If you changed the dataset in `data_custom.yaml`, it will train on that instead of WikiText-2.

In [None]:
%cd /content/Google_NestedLearning
%env PYTHONPATH=/content/Google_NestedLearning

!python scripts/train.py \
  --config configs/hope_colab_user.yaml \
  --data configs/data_custom.yaml

## 5. Evaluate perplexity

After training, you can evaluate the model on the validation set using the same data config.

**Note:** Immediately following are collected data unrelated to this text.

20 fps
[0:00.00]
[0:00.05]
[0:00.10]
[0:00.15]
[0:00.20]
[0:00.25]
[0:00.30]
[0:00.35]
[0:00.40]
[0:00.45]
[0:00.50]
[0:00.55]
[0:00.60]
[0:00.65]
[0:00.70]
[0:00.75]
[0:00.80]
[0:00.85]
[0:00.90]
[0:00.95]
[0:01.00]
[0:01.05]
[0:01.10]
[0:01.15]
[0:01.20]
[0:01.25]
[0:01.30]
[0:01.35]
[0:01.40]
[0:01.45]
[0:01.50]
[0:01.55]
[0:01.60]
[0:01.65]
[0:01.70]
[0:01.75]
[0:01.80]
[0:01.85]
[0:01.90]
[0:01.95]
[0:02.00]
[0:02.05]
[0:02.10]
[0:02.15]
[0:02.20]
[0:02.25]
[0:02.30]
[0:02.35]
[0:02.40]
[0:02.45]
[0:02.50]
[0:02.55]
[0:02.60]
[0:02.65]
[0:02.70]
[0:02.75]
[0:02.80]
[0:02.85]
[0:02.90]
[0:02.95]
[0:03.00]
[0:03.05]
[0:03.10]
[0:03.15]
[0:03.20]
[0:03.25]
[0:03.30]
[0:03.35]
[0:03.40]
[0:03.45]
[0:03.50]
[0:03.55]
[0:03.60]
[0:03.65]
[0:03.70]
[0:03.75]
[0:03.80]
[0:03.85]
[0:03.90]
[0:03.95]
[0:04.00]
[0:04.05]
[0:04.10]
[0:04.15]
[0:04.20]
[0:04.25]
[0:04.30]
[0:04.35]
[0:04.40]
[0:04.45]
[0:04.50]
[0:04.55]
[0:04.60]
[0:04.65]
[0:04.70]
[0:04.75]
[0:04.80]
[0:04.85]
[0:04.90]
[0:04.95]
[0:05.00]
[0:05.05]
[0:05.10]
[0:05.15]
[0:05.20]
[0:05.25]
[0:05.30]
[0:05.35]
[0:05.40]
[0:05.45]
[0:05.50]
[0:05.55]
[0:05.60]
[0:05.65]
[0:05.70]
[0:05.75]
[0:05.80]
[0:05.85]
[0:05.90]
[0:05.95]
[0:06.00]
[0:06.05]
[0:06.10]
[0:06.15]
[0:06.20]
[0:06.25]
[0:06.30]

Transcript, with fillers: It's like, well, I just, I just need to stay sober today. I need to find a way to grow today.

This expects a checkpoint at `outputs/hope_colab_user/last.ckpt` (the default location used by the training script).

In [None]:
%cd /content/Google_NestedLearning
%env PYTHONPATH=/content/Google_NestedLearning

ckpt_path = "outputs/hope_colab_user/last.ckpt"
print("Using checkpoint:", ckpt_path)

!python scripts/eval_ppl.py \
  --checkpoint "$ckpt_path" \
  --config_model configs/hope_colab_user.yaml \
  --data configs/data_custom.yaml

## 6. Generate text samples

Use `scripts/sample.py` to generate text from your trained HOPE model.

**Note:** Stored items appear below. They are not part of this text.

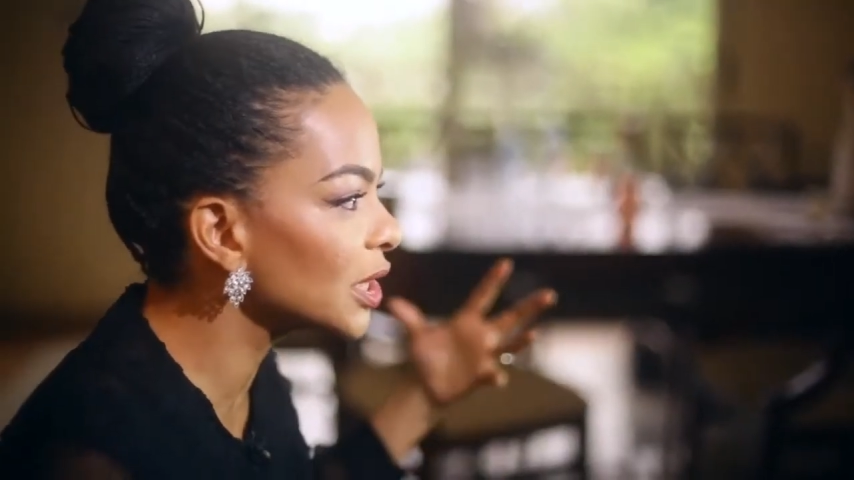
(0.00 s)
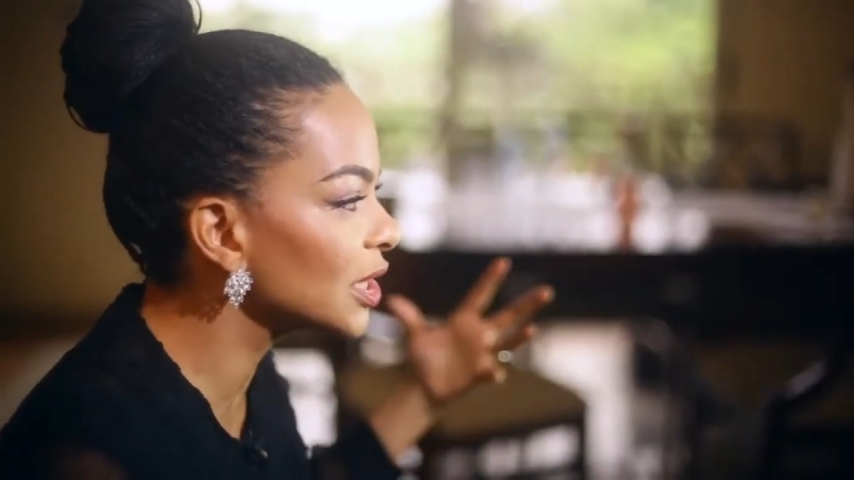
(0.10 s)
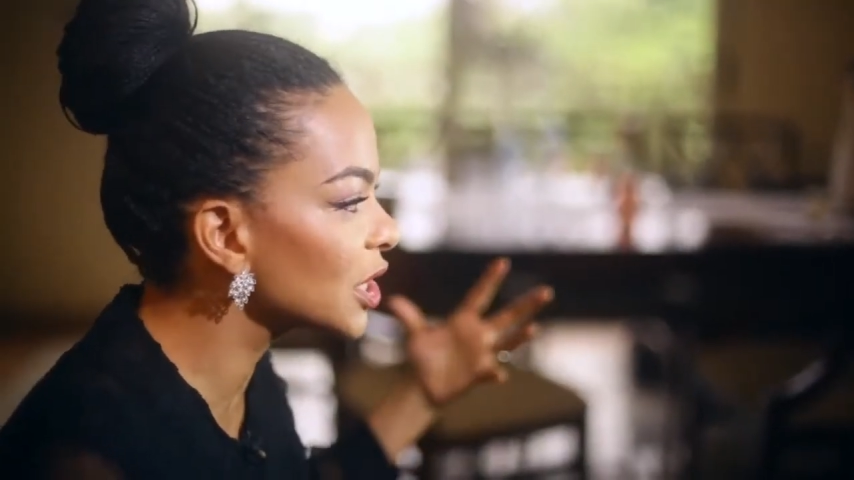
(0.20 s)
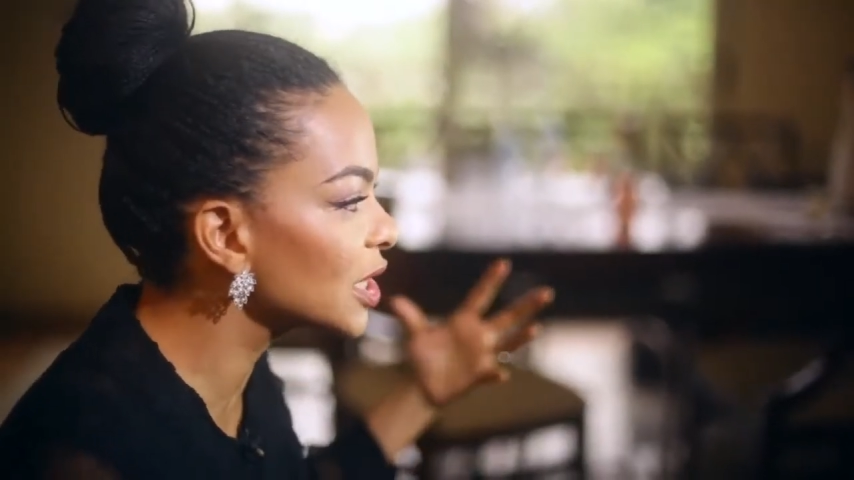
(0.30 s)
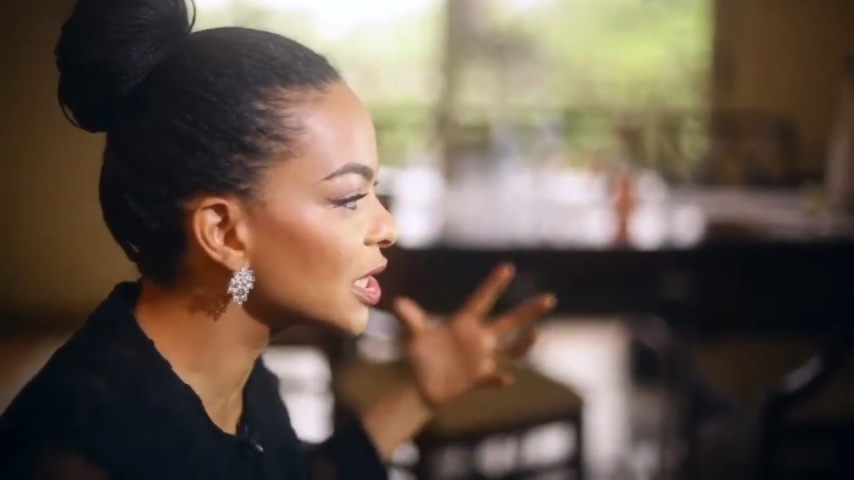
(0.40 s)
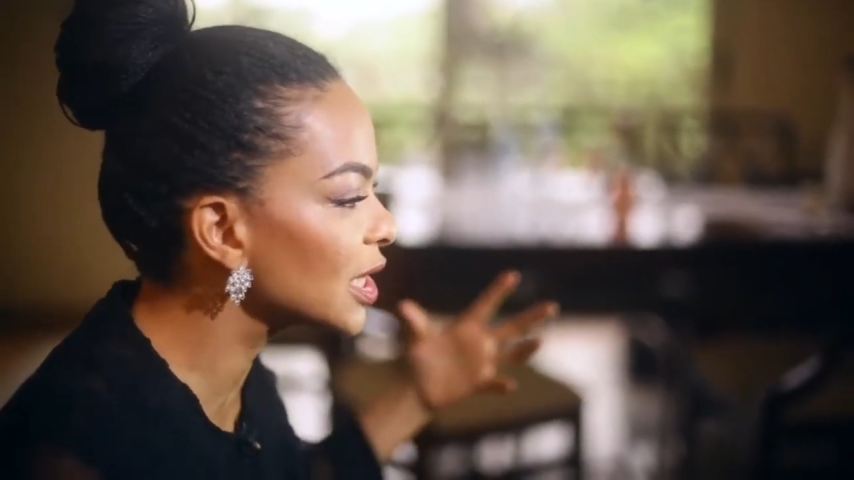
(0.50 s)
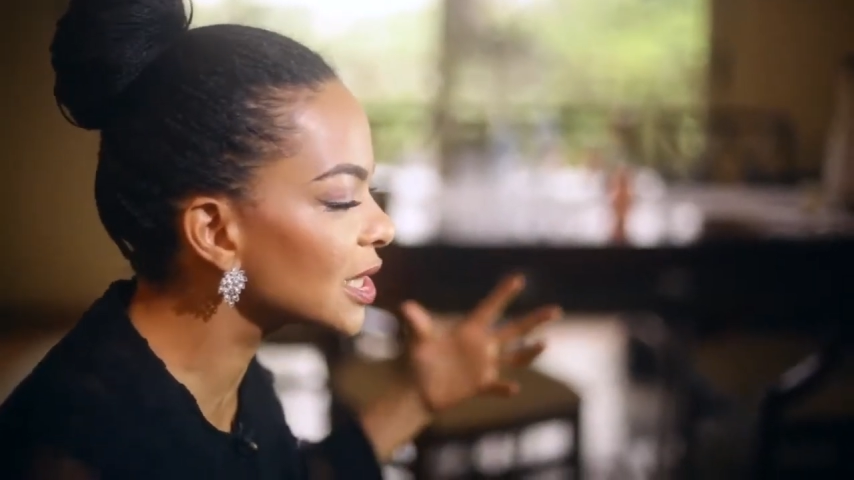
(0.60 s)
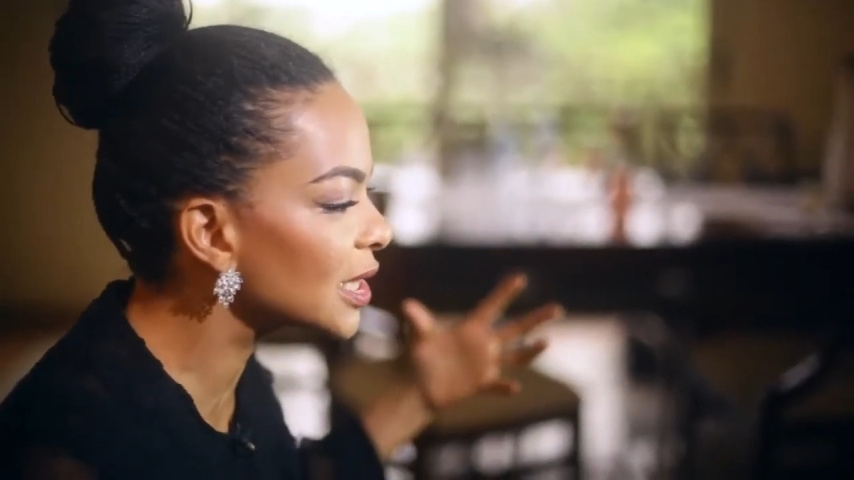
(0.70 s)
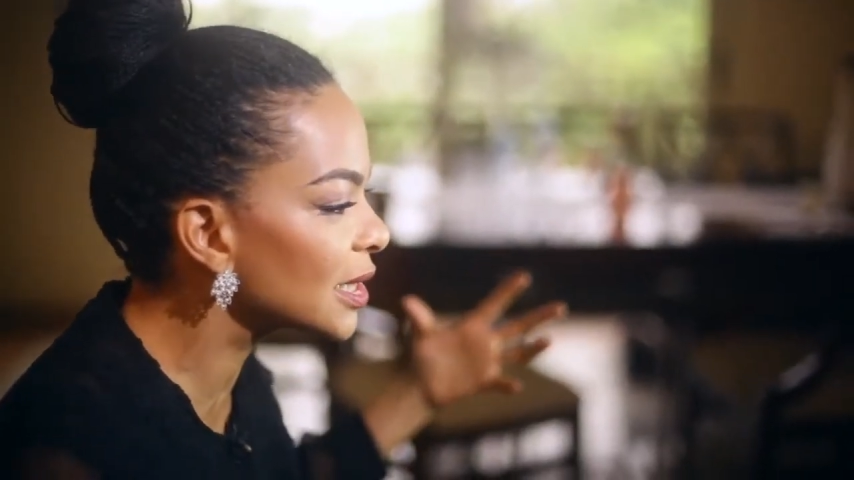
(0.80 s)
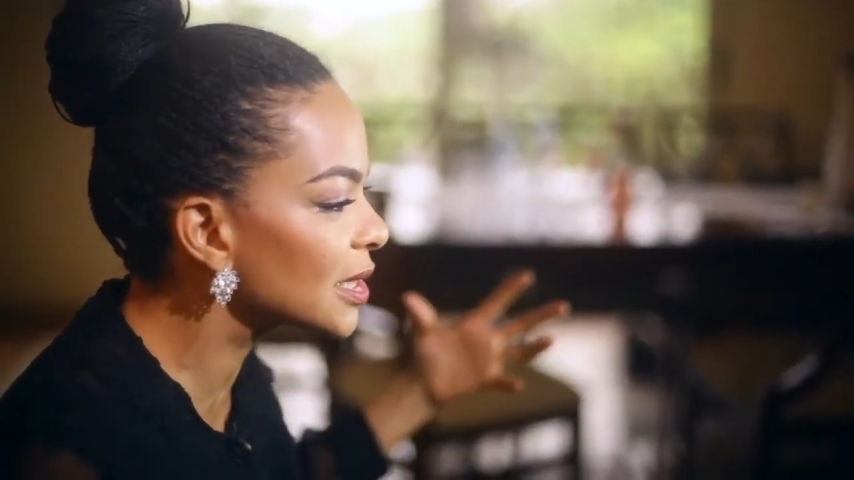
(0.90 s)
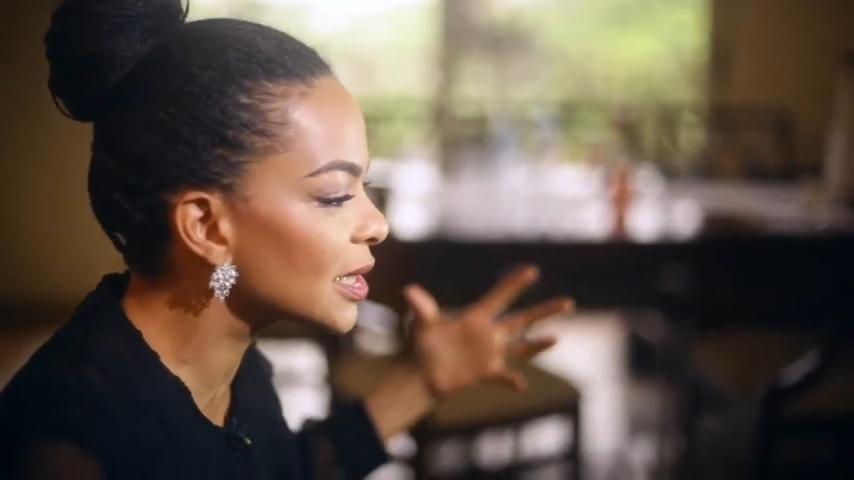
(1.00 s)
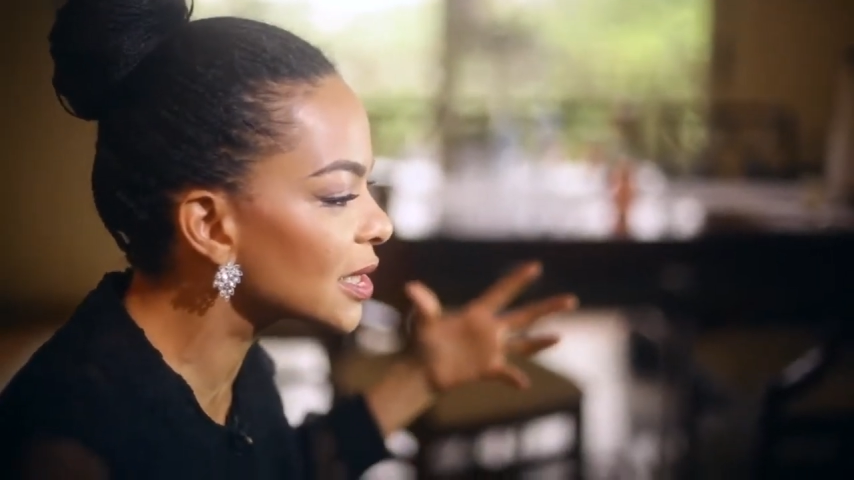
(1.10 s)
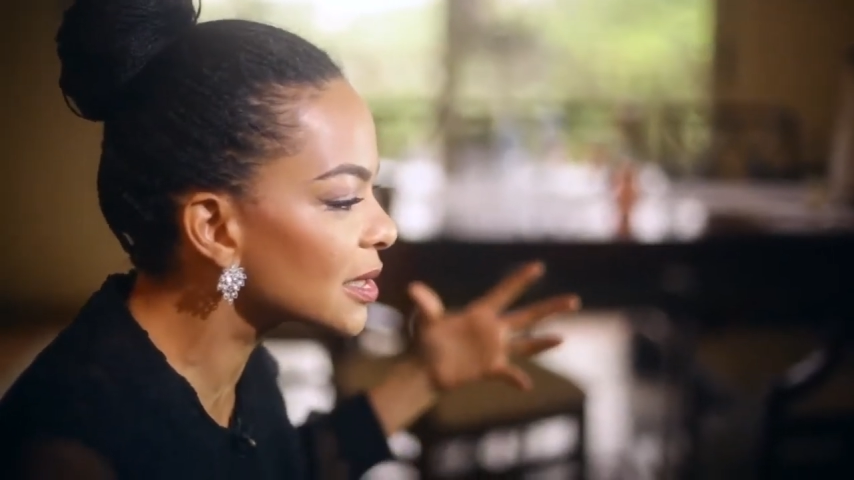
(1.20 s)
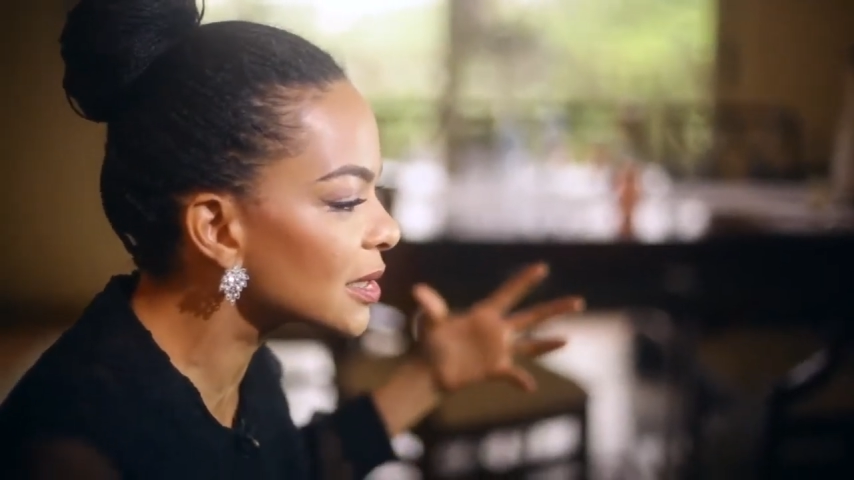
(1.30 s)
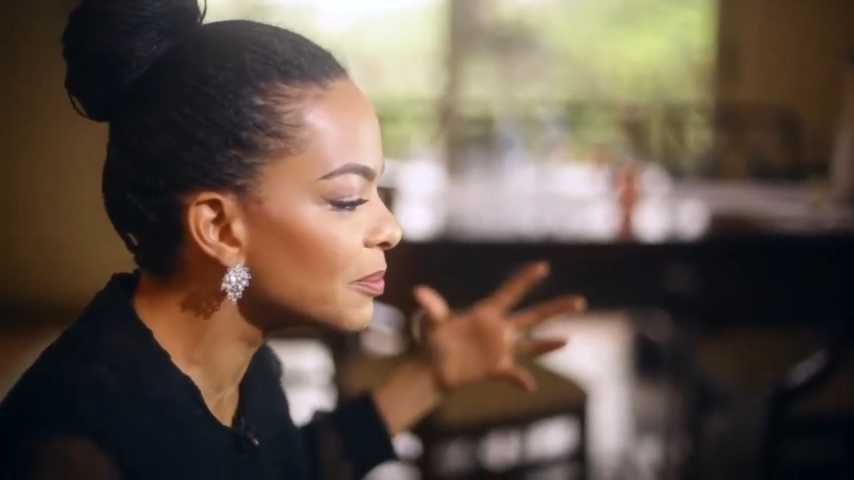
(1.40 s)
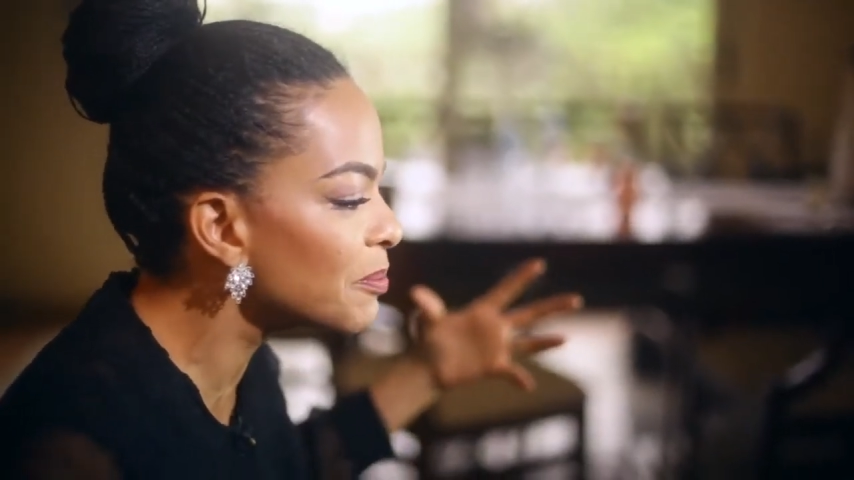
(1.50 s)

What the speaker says: it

- `--prompt` provides a starting text
- `--max_new_tokens` controls generation length
- You can adjust `temperature`, `top_k`, and `top_p` for different sampling behaviors.

In [None]:
%cd /content/Google_NestedLearning
%env PYTHONPATH=/content/Google_NestedLearning

ckpt_path = "outputs/hope_colab_user/last.ckpt"
prompt = "Nested learning suggests"

!python scripts/sample.py \
  --checkpoint "$ckpt_path" \
  --prompt "$prompt" \
  --max_new_tokens 100 \
  --temperature 0.8 \
  --top_k 50 \
  --top_p 0.95

## 7. Training on your own data

To train HOPE on **your own dataset**:

### Option A: Use an existing Hugging Face dataset

1. Find a dataset on [https://huggingface.co/datasets](https://huggingface.co/datasets).
2. Identify the `dataset_name`, optional `dataset_config`, and the text column name.
3. Edit `configs/data_custom.yaml` and set:
   - `dataset_name` to the HF dataset name (e.g. `imdb`, `ag_news`, `bookcorpusopen`)
   - `dataset_config` to the appropriate config (or leave blank if none)
   - `text_field` to the column containing the text (e.g. `text`, `content`, etc.)
4. Rerun the **Train** cell.

---

### Option B: Wrap your own text into a HF dataset (advanced)

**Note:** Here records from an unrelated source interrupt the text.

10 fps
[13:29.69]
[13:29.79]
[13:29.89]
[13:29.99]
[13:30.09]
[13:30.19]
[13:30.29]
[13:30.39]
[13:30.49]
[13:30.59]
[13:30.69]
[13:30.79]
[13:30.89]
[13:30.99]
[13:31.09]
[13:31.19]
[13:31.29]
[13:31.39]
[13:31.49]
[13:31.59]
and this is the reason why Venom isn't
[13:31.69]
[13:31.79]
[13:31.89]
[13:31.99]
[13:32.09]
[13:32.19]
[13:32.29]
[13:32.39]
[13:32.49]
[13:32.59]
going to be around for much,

If you have raw text files, one workflow is:

1. Create a small Python script or notebook that uses `datasets.load_dataset` with the `"text"` builder, for example:

   ```python
   from datasets import load_dataset

   dataset = load_dataset(
       "text",
       data_files={
           "train": "path/to/train.txt",
           "validation": "path/to/val.txt",
           "test": "path/to/test.txt",
       }
   )
   print(dataset)
   ```

2. Either:
   - Use this custom dataset directly in your own training script, **or**
   - Push it to the Hugging Face Hub and reference it with `dataset_name` and `dataset_config` in `configs/data_custom.yaml`.

3. Ensure that `text_field` matches the name of the column that contains your text (often `"text"`).

Once your dataset is exposed via `datasets` in this way, you can train HOPE with the **same training and evaluation commands** used in this notebook.